**Task prompt:** Nothing but the lines from the one containing "[318.03-318.53s]" to the final line of the entries should appear, copied exactly and without pictures.
(Stored data begins)
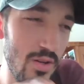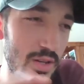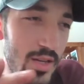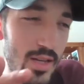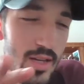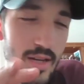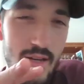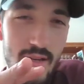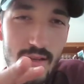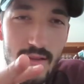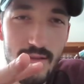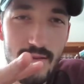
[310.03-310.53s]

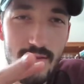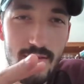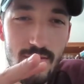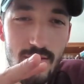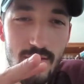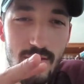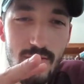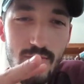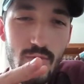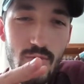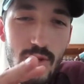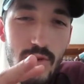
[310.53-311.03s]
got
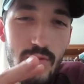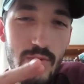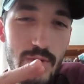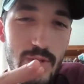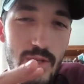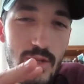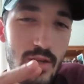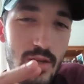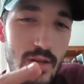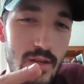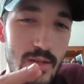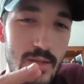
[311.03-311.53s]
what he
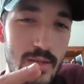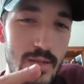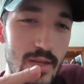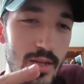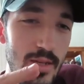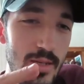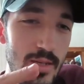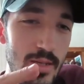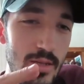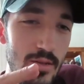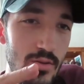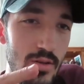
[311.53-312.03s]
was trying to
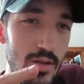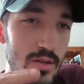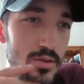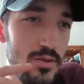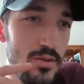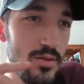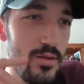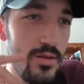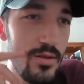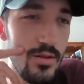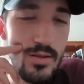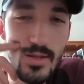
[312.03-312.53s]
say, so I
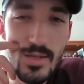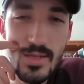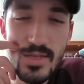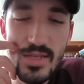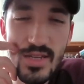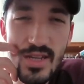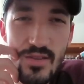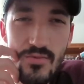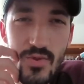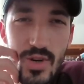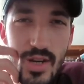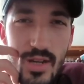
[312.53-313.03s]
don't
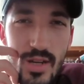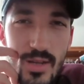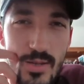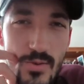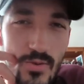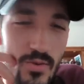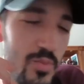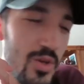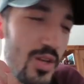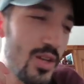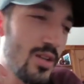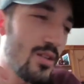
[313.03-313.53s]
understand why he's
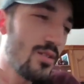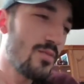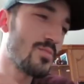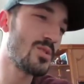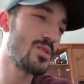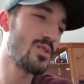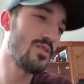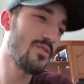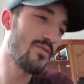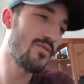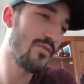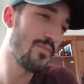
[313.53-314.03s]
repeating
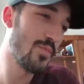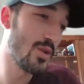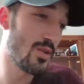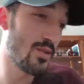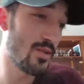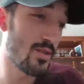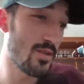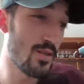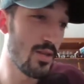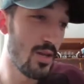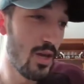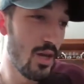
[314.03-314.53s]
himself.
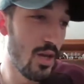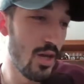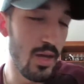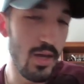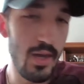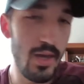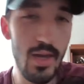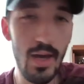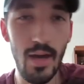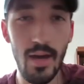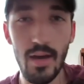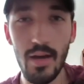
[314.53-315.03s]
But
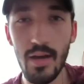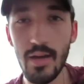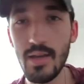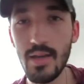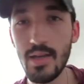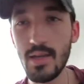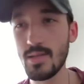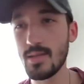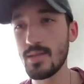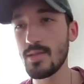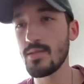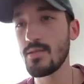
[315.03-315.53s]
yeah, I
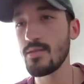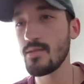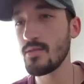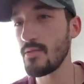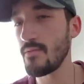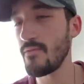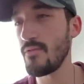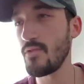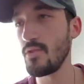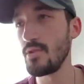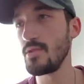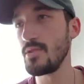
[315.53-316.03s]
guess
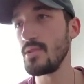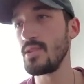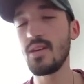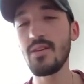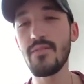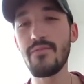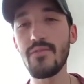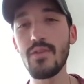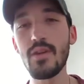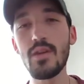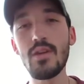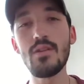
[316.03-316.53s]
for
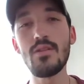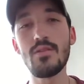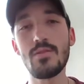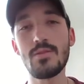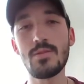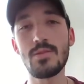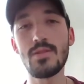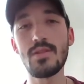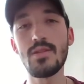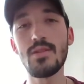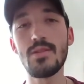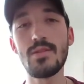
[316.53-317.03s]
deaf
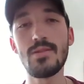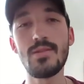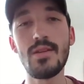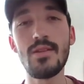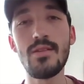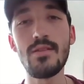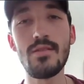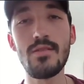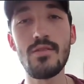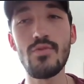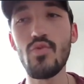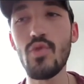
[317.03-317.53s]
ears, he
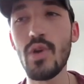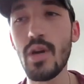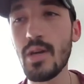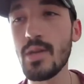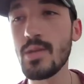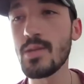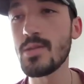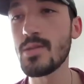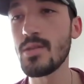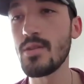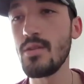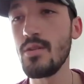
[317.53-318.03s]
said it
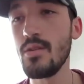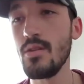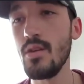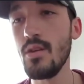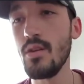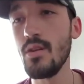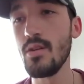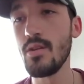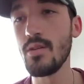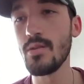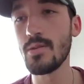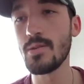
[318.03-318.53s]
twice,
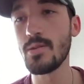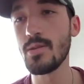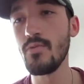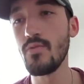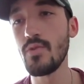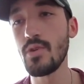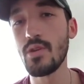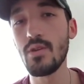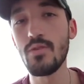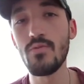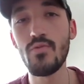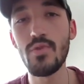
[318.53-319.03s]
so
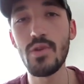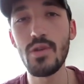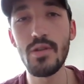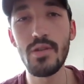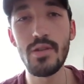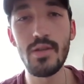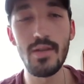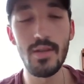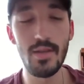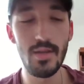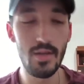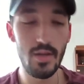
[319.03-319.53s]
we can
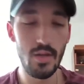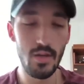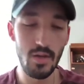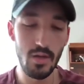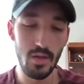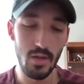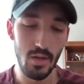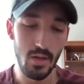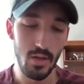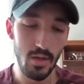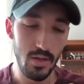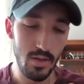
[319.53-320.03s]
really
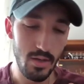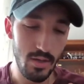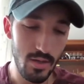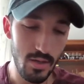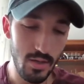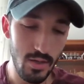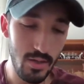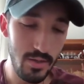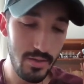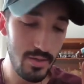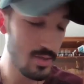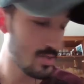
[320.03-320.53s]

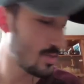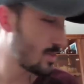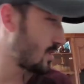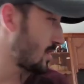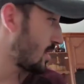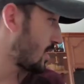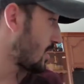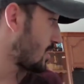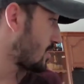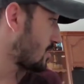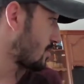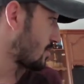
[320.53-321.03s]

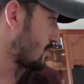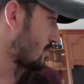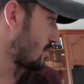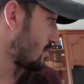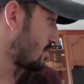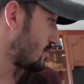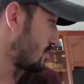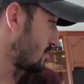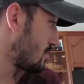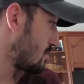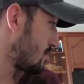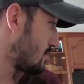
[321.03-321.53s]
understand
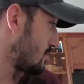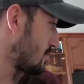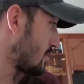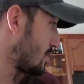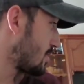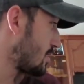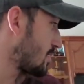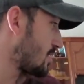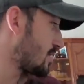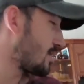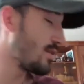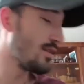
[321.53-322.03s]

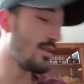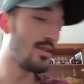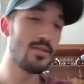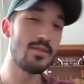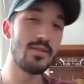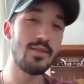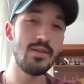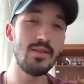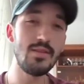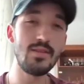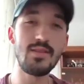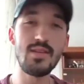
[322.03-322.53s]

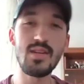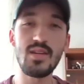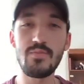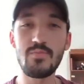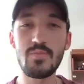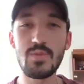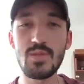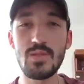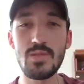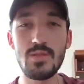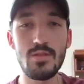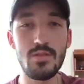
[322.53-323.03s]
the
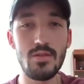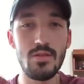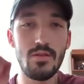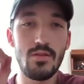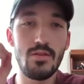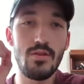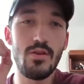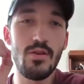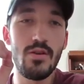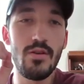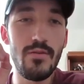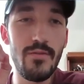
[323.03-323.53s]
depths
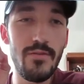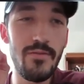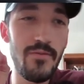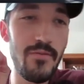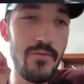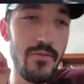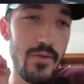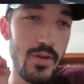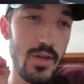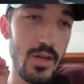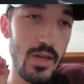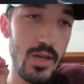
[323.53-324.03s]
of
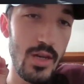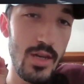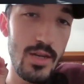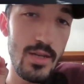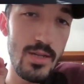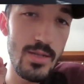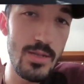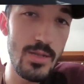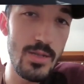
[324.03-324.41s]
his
(Stored data ends)
**Output for this exercise:**
[318.03-318.53s]
twice,
[318.53-319.03s]
so
[319.03-319.53s]
we can
[319.53-320.03s]
really
[320.03-320.53s]

[320.53-321.03s]

[321.03-321.53s]
understand
[321.53-322.03s]

[322.03-322.53s]

[322.53-323.03s]
the
[323.03-323.53s]
depths
[323.53-324.03s]
of
[324.03-324.41s]
his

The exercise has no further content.